While public sector behemoth Life Insurance Corporation of India (LIC) has been witnessing a fall in individual new business, it is aggressively lapping up risky group business to boost its topline. During April-September 2015, LIC’s new business premium from group insurance business stood at Rs 27,294 crore, a growth of 34 per cent compared with Rs 20,314 crore. Group insurance business constituted 70 per cent of the new business premium underwritten by LIC during the six months ended September 30 and helped it clock a growth in topline. However, the number of group policies sold by LIC declined by 18 per cent to 14,014.

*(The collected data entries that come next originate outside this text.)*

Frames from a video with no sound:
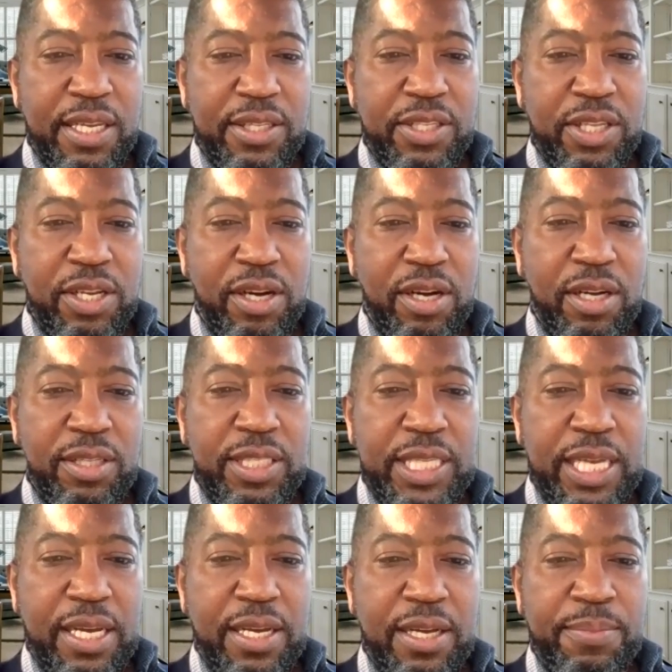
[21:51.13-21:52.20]
it's called
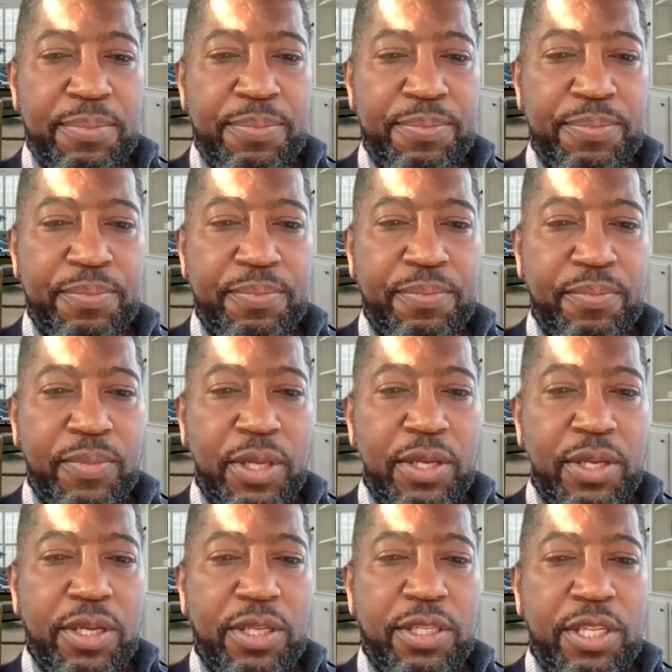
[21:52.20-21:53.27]
um,
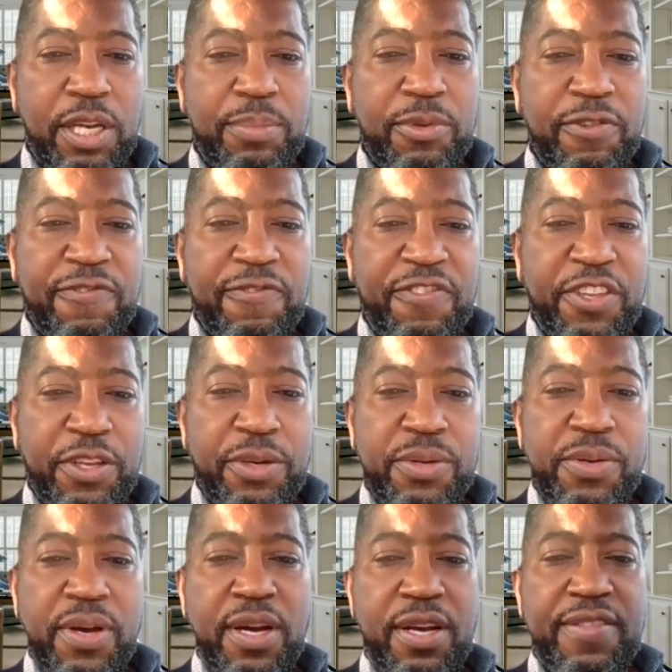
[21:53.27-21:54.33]
Double
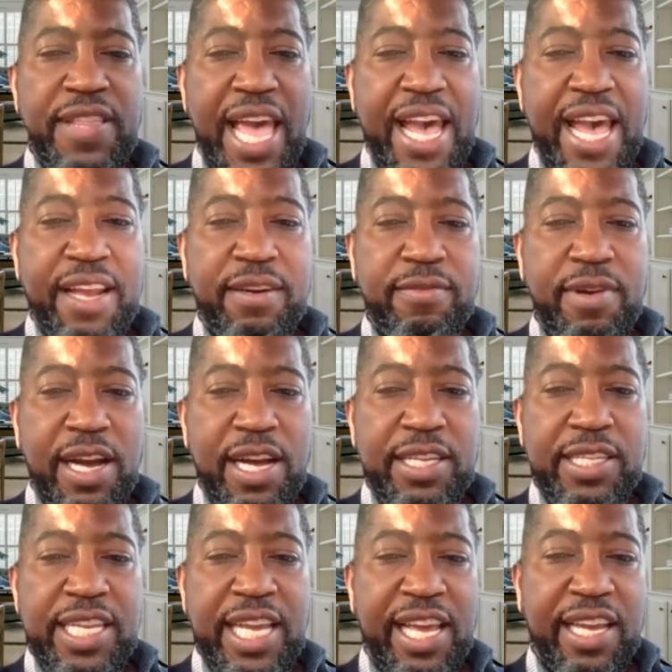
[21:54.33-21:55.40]
View of the
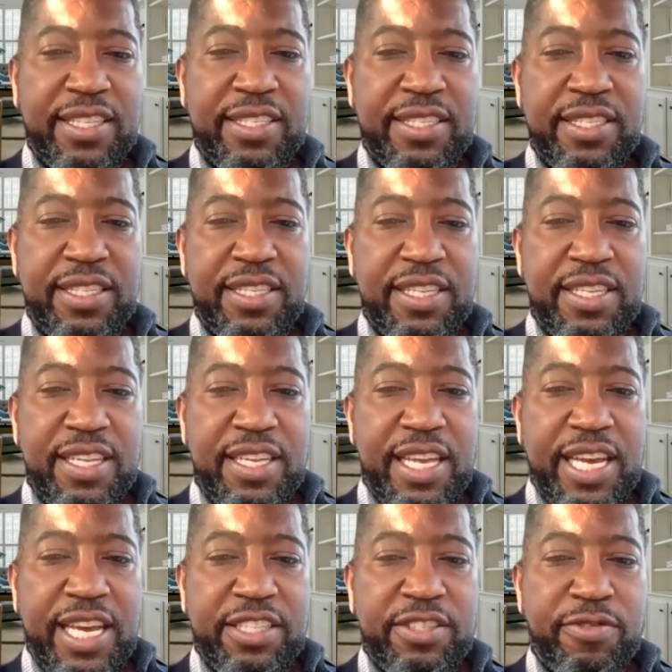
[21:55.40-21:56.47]
Adirondacks
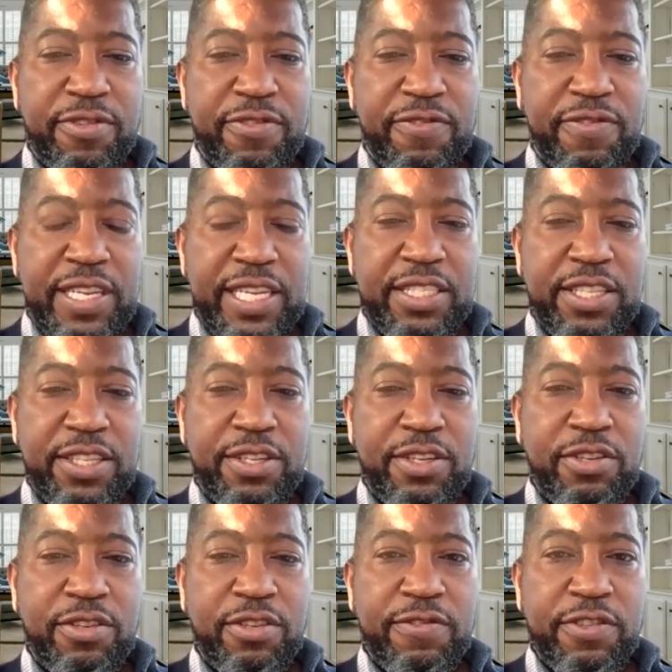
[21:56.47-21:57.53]
as reflected
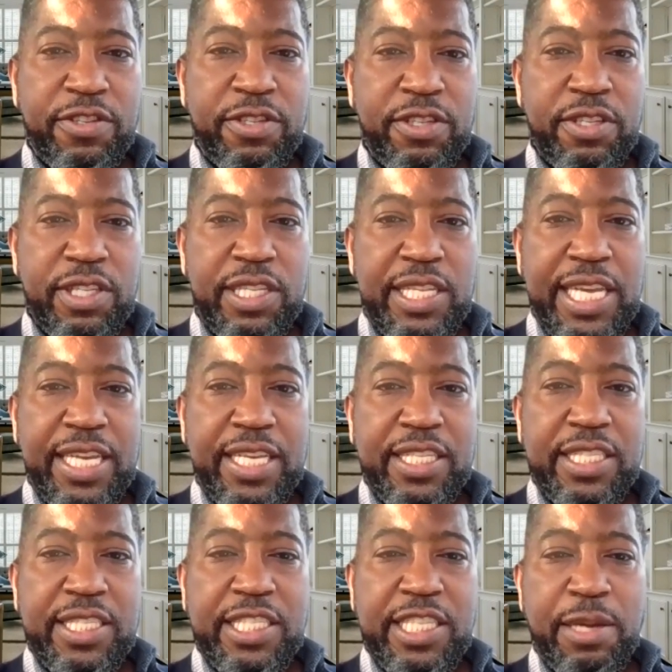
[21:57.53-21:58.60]
over Lake
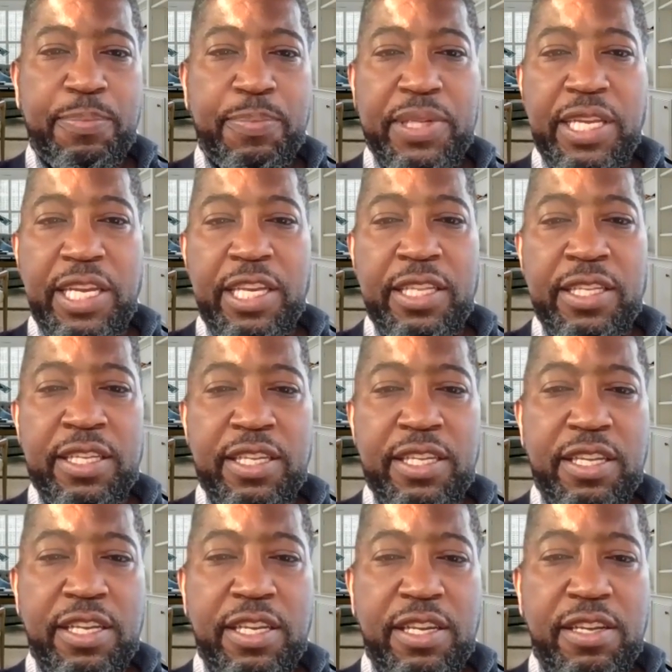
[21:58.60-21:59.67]
Champlain
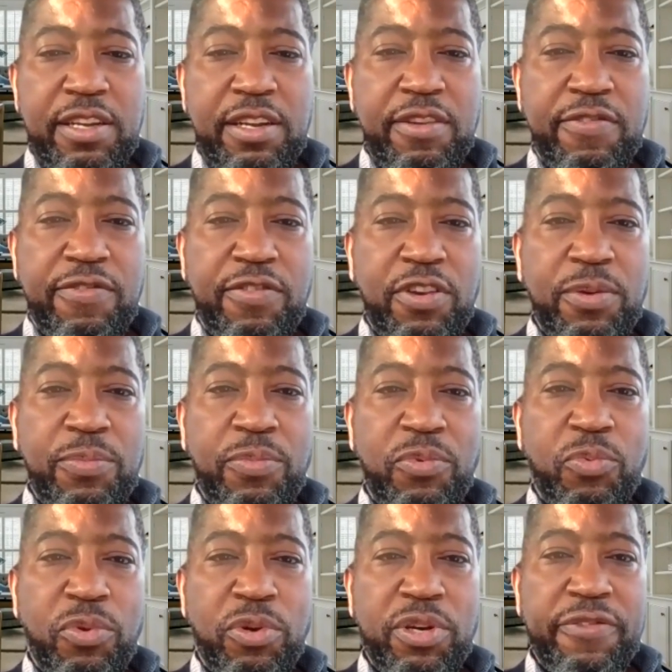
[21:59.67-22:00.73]
from
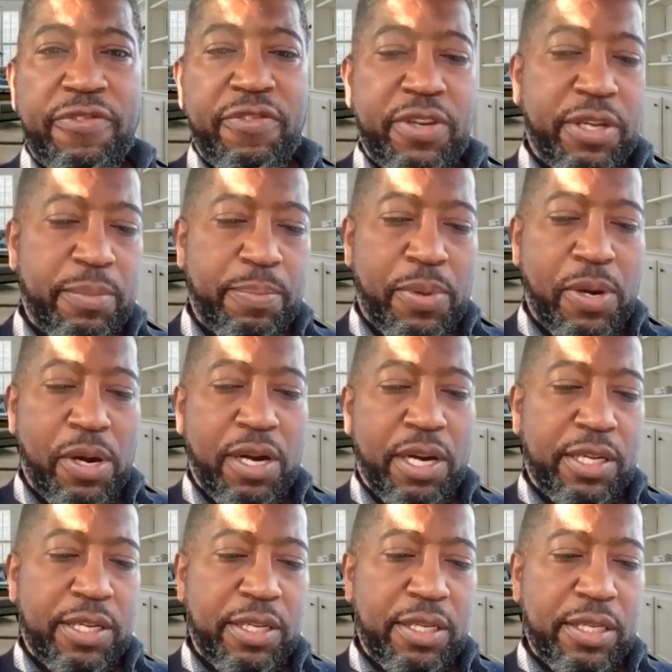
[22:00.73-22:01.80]
Waterfront
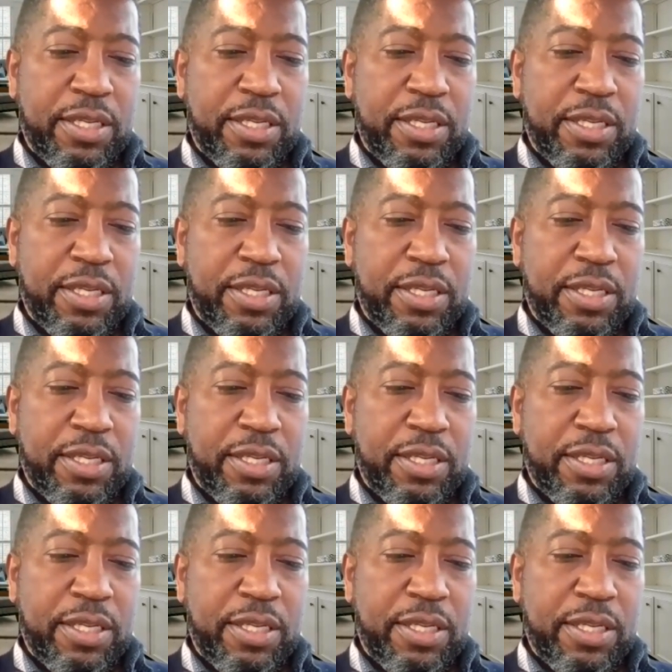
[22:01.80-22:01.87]
Park,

Life insurers offer products such as gratuity, leave encashment, superannuation, group saving linked insurance, group credit life and group term insurance products to companies for their employees. While group term life and group credit life insurance are profitable, leave encashment, gratuity and superannuation are loss making as insurers have to maintain a solvency of 4.5 per cent of the fund size. As a result group insurance business offers low margins or ends up in losses.

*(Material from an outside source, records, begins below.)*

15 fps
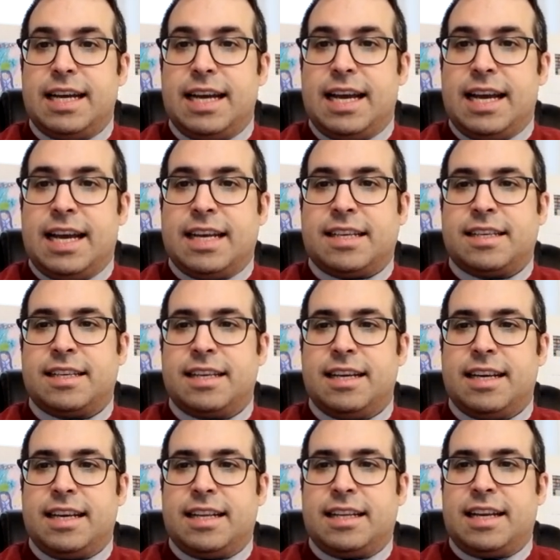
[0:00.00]
as
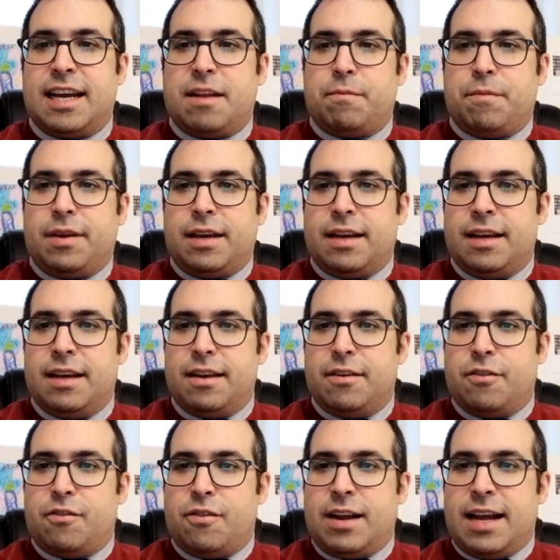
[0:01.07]
it can be
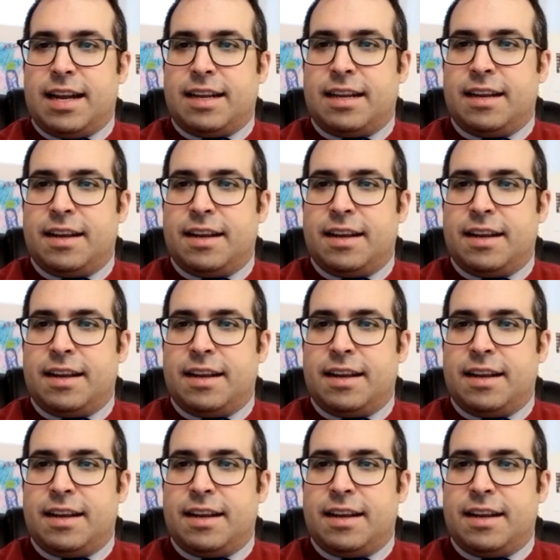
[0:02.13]
read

During the six months ended September 30, 2015, LIC registered a fall of 11 per cent in individual first year premium on an annualised premium equivalent basis at Rs 8,491 crore. Individual adjusted first year premium on (APE) basis is an international formula that gives full weight to regular premium, but takes into account 10 per cent of single premium.

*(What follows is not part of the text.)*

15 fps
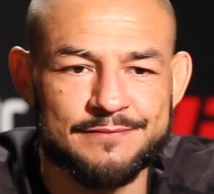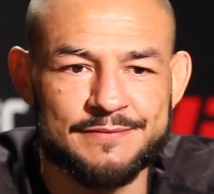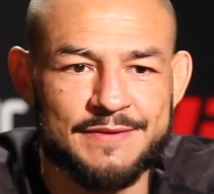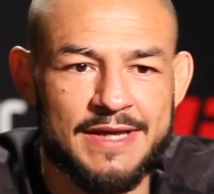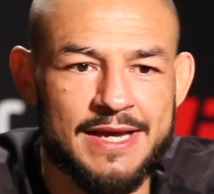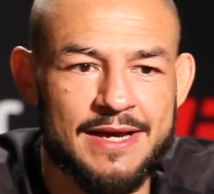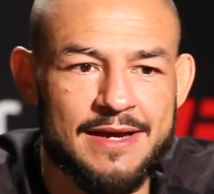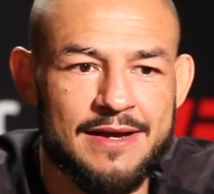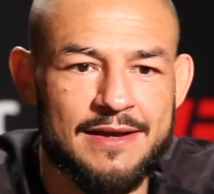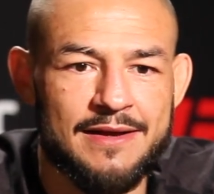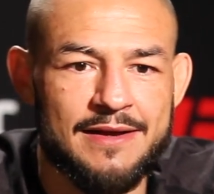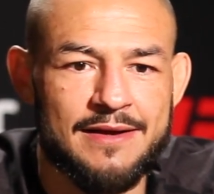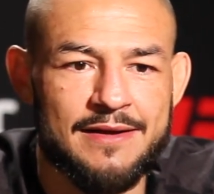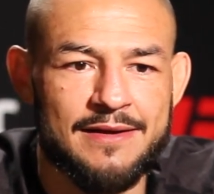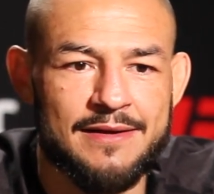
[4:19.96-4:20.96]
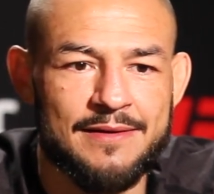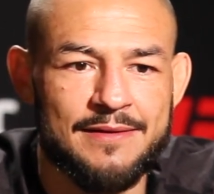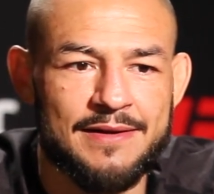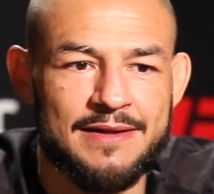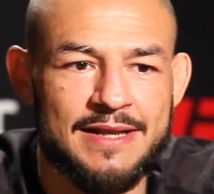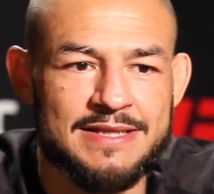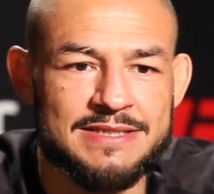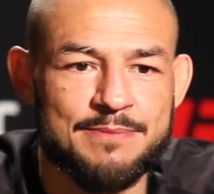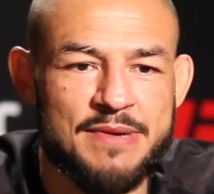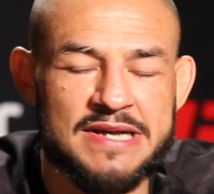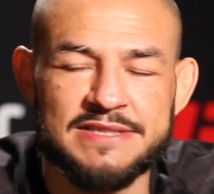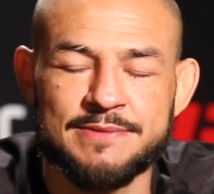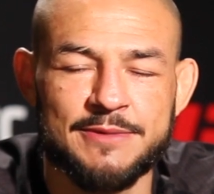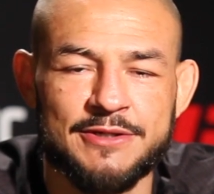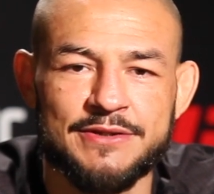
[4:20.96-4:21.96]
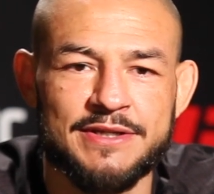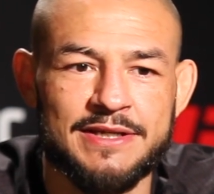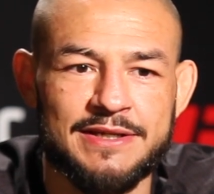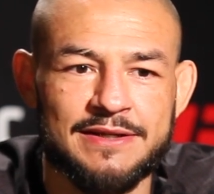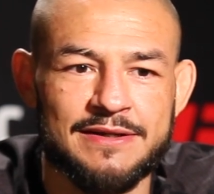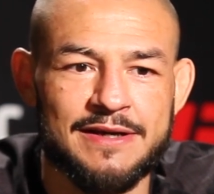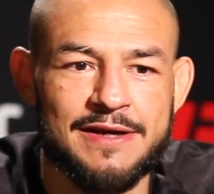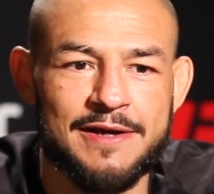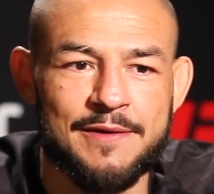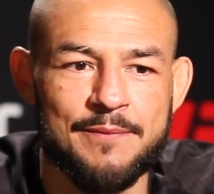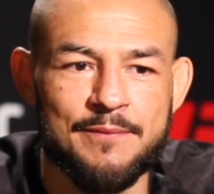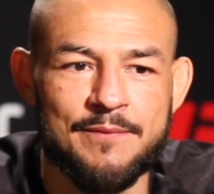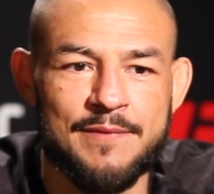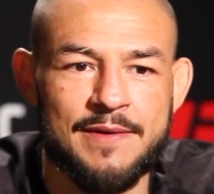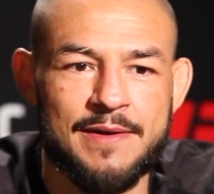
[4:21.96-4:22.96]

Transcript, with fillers: Yeah, uh, that's a possibility. Um,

LIC’s individual first year premium on APE basis was Rs 9,553 crore during the six months of the last year. However focus on single premium policies and group insurance business boosted the topline of LIC. The public sector insurance giant had a total first year premium (individual business and group business) of Rs 39,162 crore, a growth of 9 per cent during the six months of the financial year.

A top official of LIC attributed the growth in group business to the brand image of LIC but refused to give any details.

Private life insurance companies registered 50 per cent growth in group insurance to Rs 7,451 crore during the six months ended September 30, compared with Rs 4,957 crore during the same period of last year. Among private life insurers, HDFC Life Insurance was the market leader in group business with a new premium of Rs 1,188 crore, a growth of 45 per cent during the six months of the financial year, ICICI Prudential Life occupied the second position with a new premium of Rs 1138 crore, a growth of 199 per cent. SBI Life Insurance saw its group premium grow by 69 per cent to Rs 1020 crore.

Says a top official of a private life insurer, “Group business is extremely competitive as a result insurers are not able to recover management expenses and the capital cost. Insurers have to maintain 4.5 per cent of solvency capital of the fund size. But there is a pressure on topline, therefore insurers continue to focus on group business.”